Pension changes could affect how expats arrange their estate

Brits retiring abroad who are adapting their financial affairs to suit April’s new pension rules are also being advised to reassess their worldwide estate and inheritance plans once they are non-residents of the UK.

"Expat priorities will be slightly different to those of a fellow retiree in the UK, which means that relocating retirees are arguably the group most exposed to any potential pitfalls of the imminent changes," said Angelos Koutsoudes, Head of OverseasGuidesCompany.com, which helps people buy property and move abroad.

"It’s crucial their financial planning takes into account inheritance law and tax in both the UK and their new country of residence, where applicable, as inheritance laws vary by country. It’s so important for expats to check their individual situation and get the right advice to suit their specific requirements. It is far more difficult to reverse a financial arrangement made in the UK after you have moved and are longer resident here, so seeking professional advice as early as possible is critically important.

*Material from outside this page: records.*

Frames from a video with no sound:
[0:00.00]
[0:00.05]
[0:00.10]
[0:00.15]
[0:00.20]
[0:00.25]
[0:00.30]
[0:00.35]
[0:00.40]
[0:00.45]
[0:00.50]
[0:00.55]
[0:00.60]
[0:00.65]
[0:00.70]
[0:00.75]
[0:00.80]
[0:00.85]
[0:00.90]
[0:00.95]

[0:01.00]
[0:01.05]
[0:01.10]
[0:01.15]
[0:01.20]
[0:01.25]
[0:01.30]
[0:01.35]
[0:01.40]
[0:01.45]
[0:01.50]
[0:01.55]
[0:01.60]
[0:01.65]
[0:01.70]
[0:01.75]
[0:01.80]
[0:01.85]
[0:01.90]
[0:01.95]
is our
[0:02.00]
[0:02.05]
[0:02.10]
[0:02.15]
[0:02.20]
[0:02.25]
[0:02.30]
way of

"Expats with UK assets and a sterling pension or income also need to consider the implications of the exchange rate. When the Pound gains value against the euro, a UK pension is worth more in, for example, Spain or France, however it also means a property in the Eurozone is worth less in pounds — not ideal if you intend to pass it on to UK based heirs. Hence, expats may wish to consider keeping most of their assets in Sterling and based in the UK. Many expats do this by investing in a buy-to-let in the UK when they retire abroad.

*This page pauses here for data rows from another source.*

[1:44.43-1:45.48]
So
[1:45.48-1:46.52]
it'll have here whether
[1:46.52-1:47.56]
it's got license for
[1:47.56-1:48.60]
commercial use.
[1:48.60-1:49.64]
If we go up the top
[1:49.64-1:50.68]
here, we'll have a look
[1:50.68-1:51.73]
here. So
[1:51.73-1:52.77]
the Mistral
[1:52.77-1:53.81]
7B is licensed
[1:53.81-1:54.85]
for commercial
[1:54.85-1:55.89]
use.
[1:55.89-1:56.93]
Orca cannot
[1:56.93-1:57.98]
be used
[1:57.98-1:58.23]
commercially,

"Despite the freedom the new pension rules will bring, expats shouldn’t discount the option of an annuity either. Why? The security of a regular income can bring peace of mind when you’re living abroad, and when managed cleverly with a currency transfer specialist, like Smart Currency Exchange, effects of fluctuating exchange rates can be reduced through solutions such as forward contracts.

"A final tip is to keep a UK bank account open — and unlike abroad, this doesn’t usually cost anything. Apart from anything else, if you’re thinking of applying for one of the new pensioner bonds, you won’t qualify for one without a UK account."